While Anand believes limiting the waiver to countries which exported less than 10 percent of global exports of vaccine doses last year a reasonable idea, Khurana takes issue with it.
“[This] would mean that the supply constraints pertaining to raw materials is here to stay for countries like India which have been major suppliers of the vaccines, but which are dependent on supply of key raw materials required for production of vaccines,” Khurana explained.
For Robinson, it is important to work with patentees and originators in terms of expanding their production.

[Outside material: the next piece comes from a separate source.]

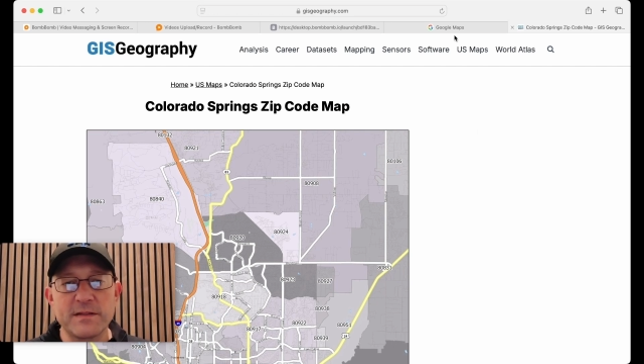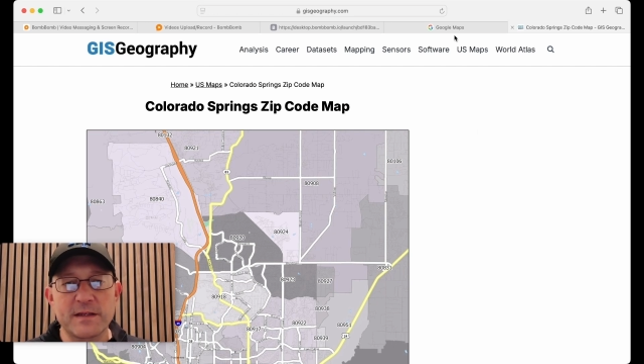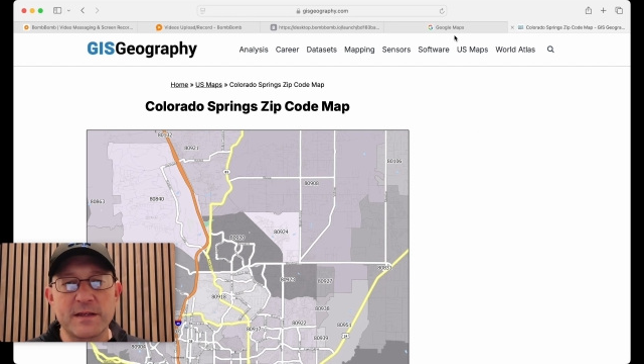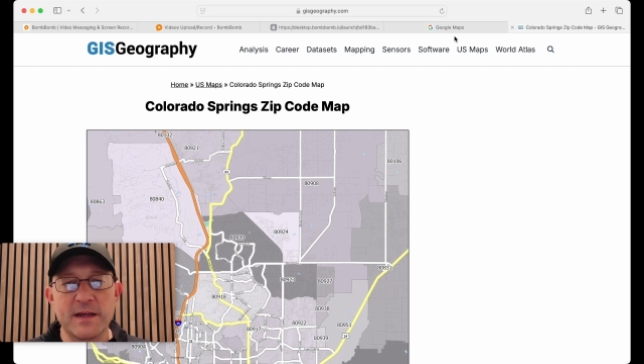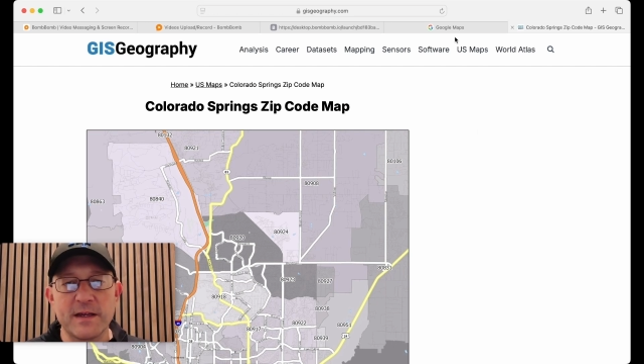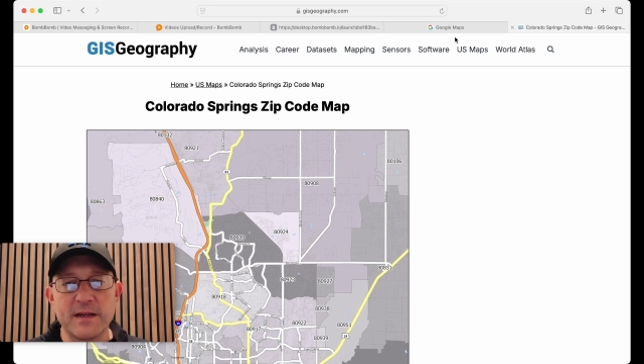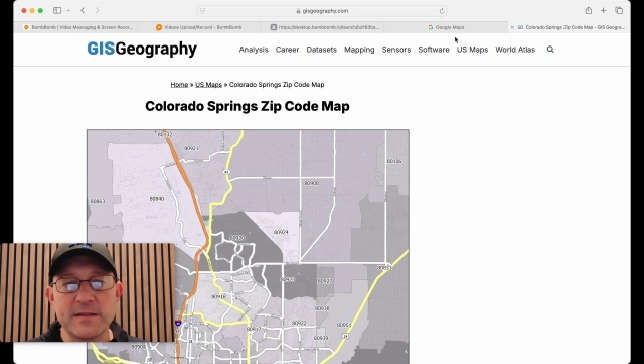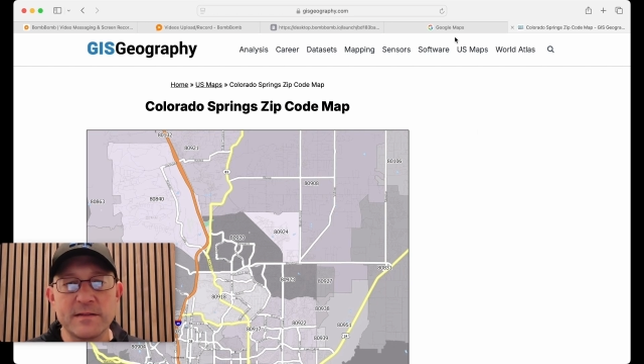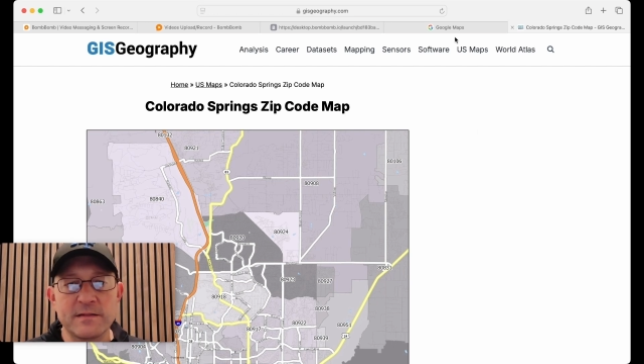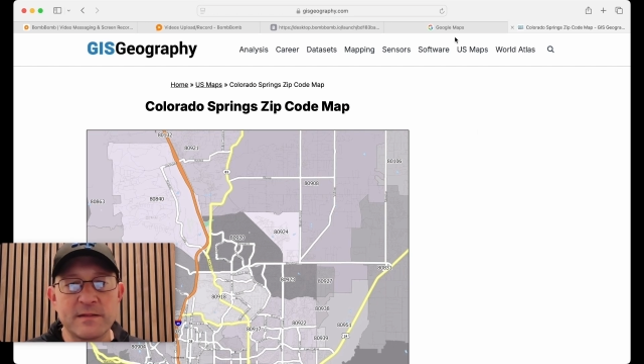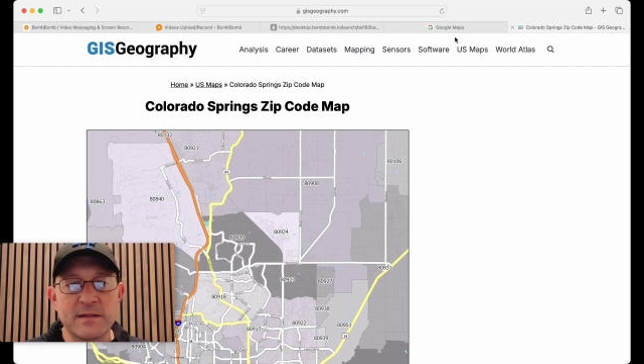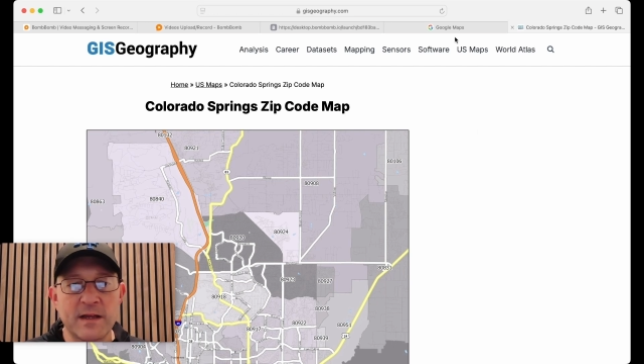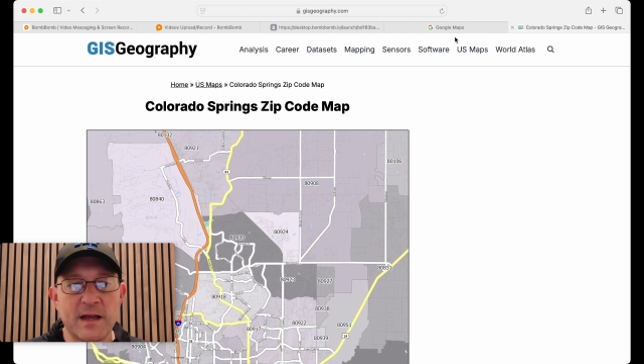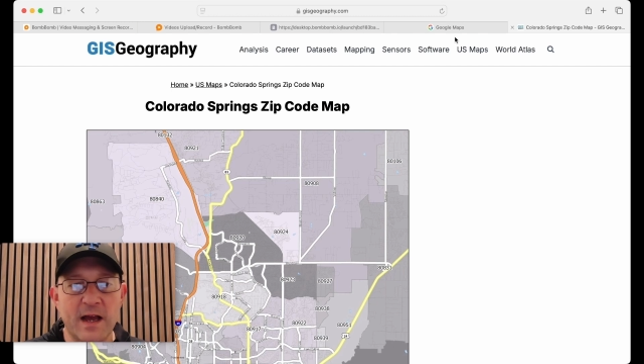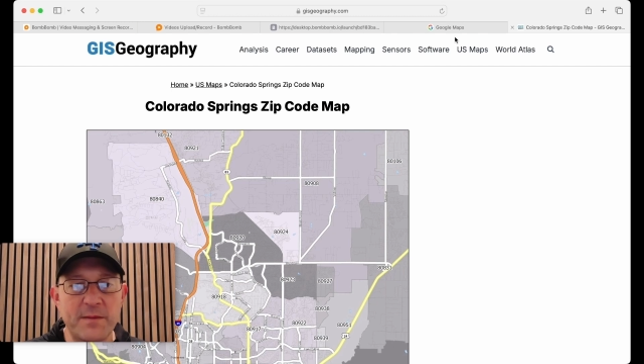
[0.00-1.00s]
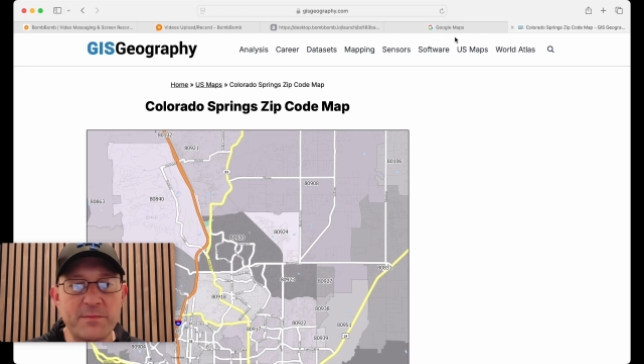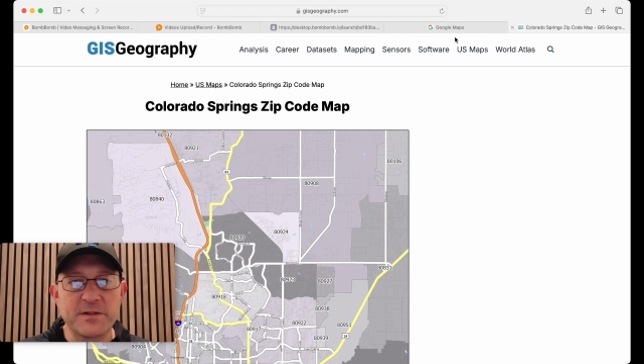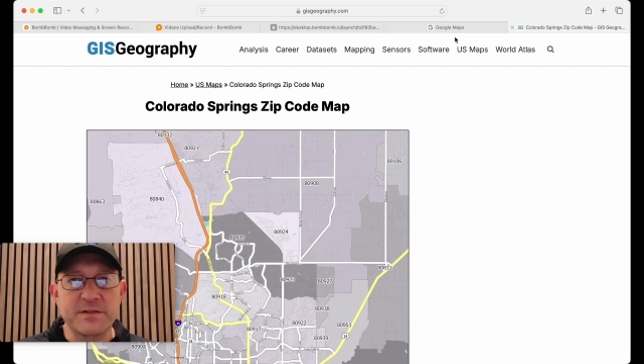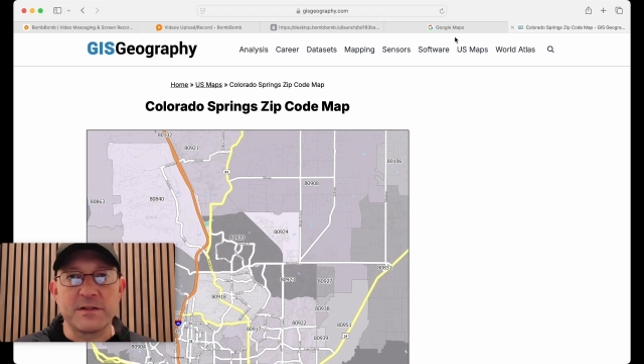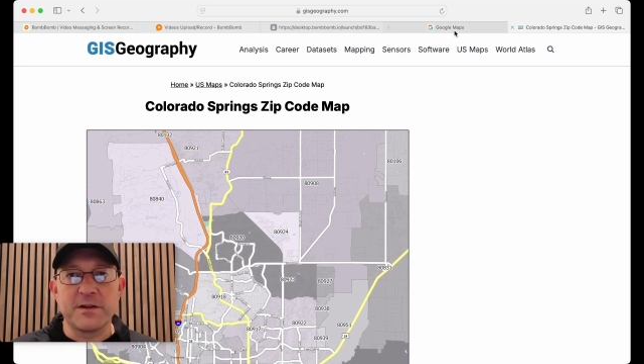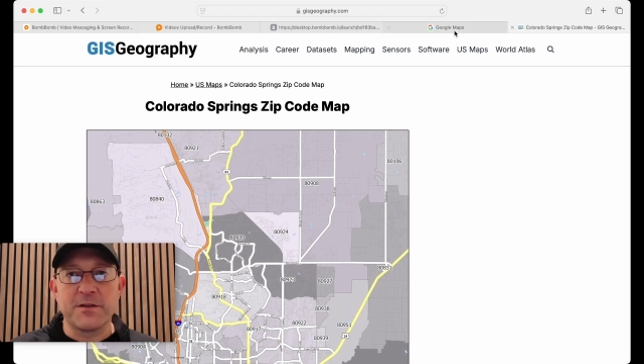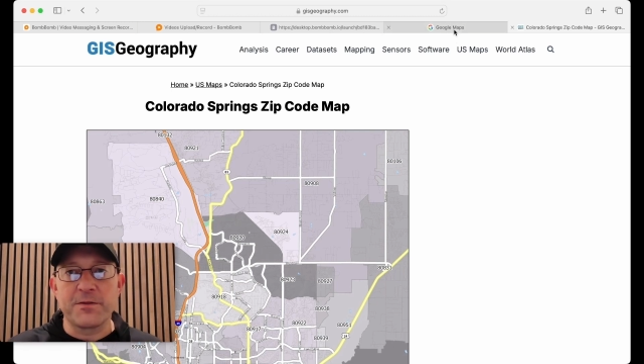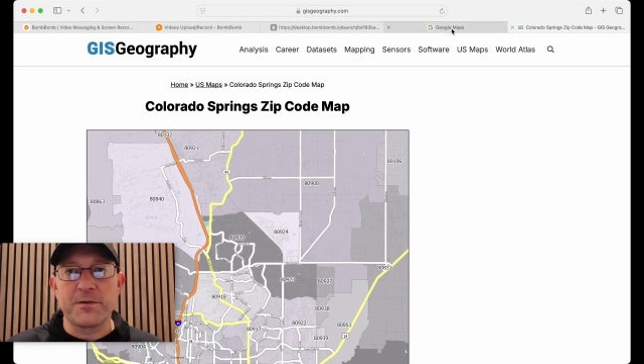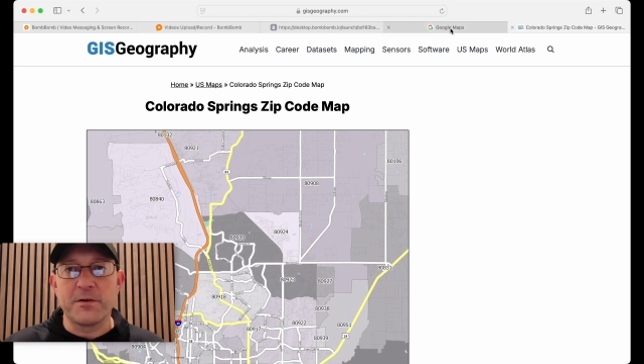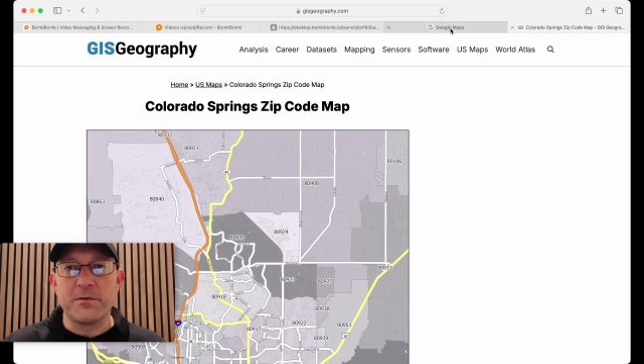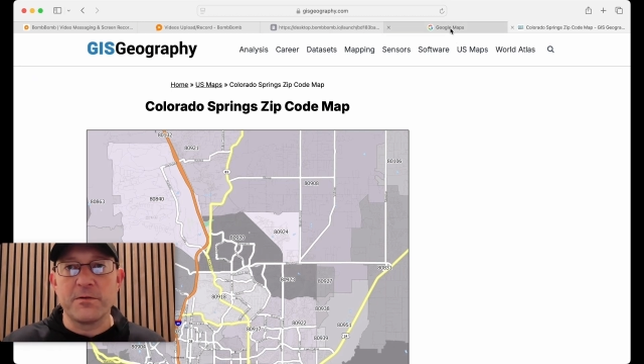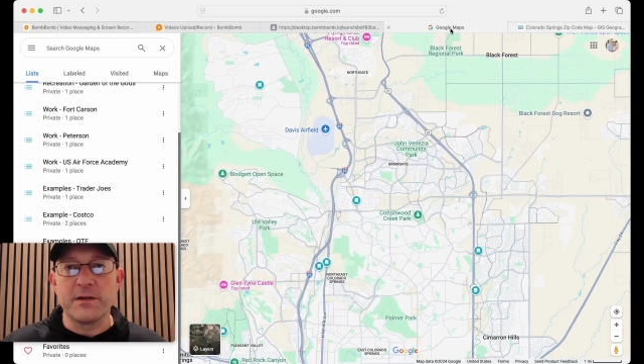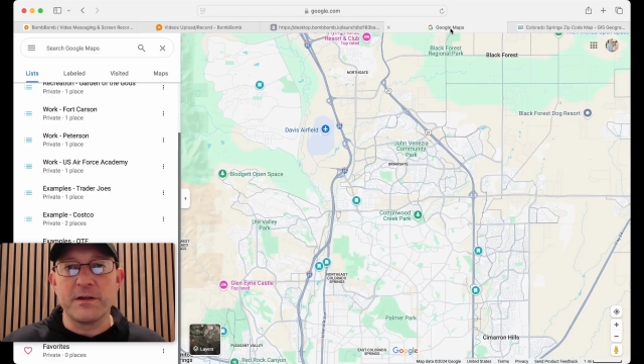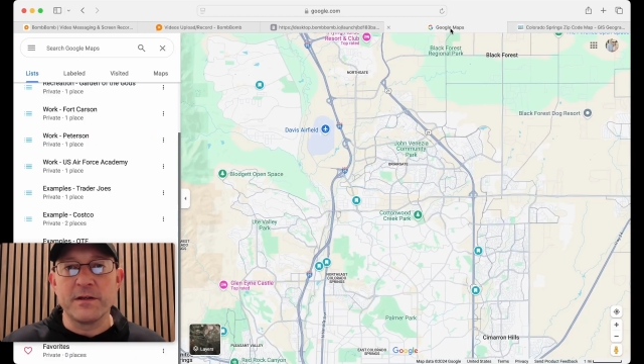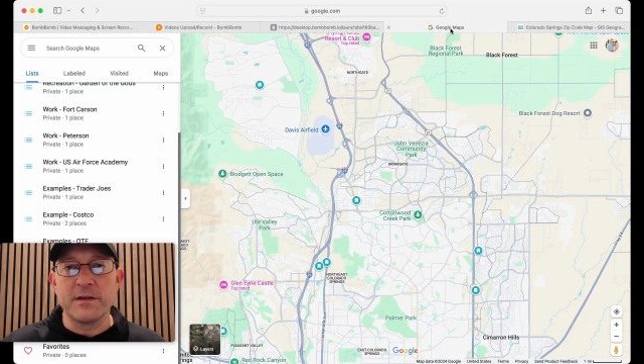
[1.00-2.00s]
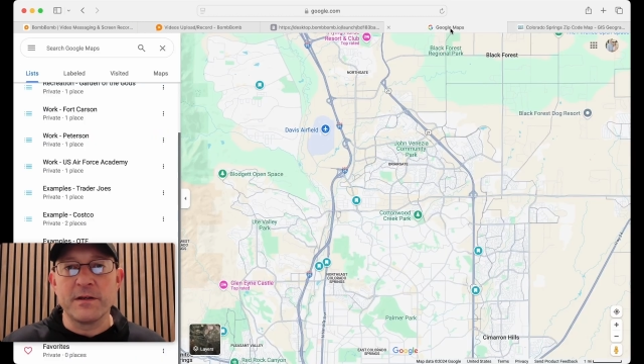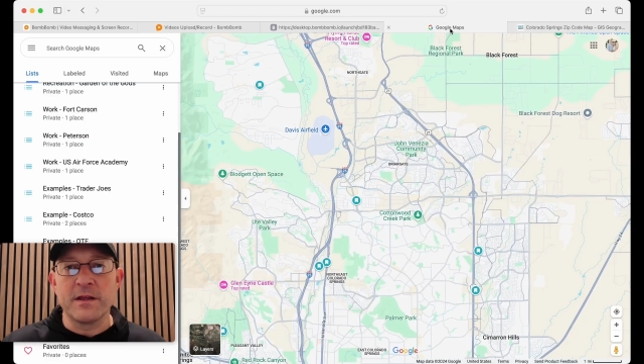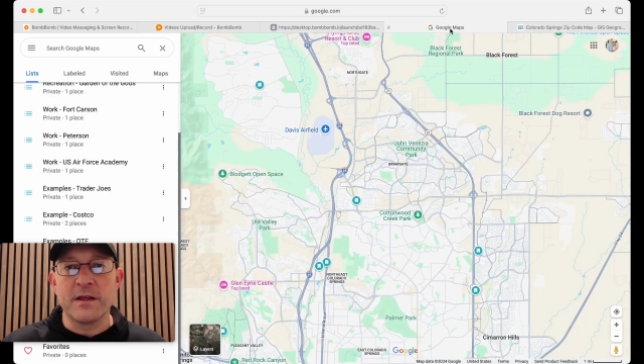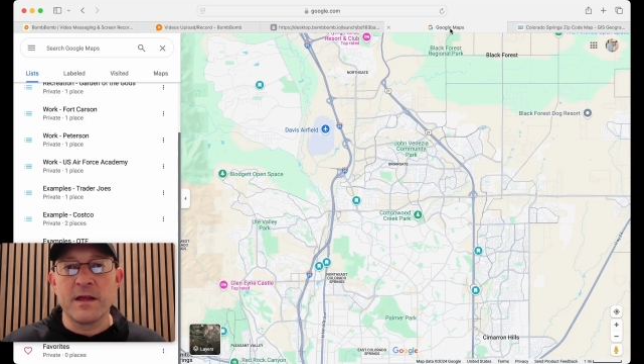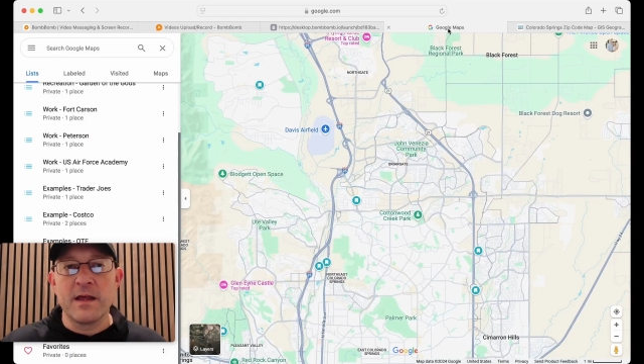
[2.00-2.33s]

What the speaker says: case, I'm just going to throw in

“For as many people as possible to be protected, we should use the most effective vaccines in all countries of the world regardless of the fact whether they are a WTO country or have been exporting vaccines themselves to a significant degree. To protect the originator’s assets obtained on their R&D investments is important and therefore waivers should be time limited. However, a forced trade secret transfer cannot be time limited and would be likely needed to achieve the goal, if vaccines should be made by third parties. Based on these limitations, collaboration with the originators to expand production would appear the faster option to achieve the goal,” he said.
Robinson added that originators in China and in the West are working on expansion of their production as well as suitable pricing schemes for developing countries.
According to a Reuters article, the text for the compromise was being circulated to officials in Brussels, Washington, Johannesburg and New Delhi after which it will be presented to other WTO member countries.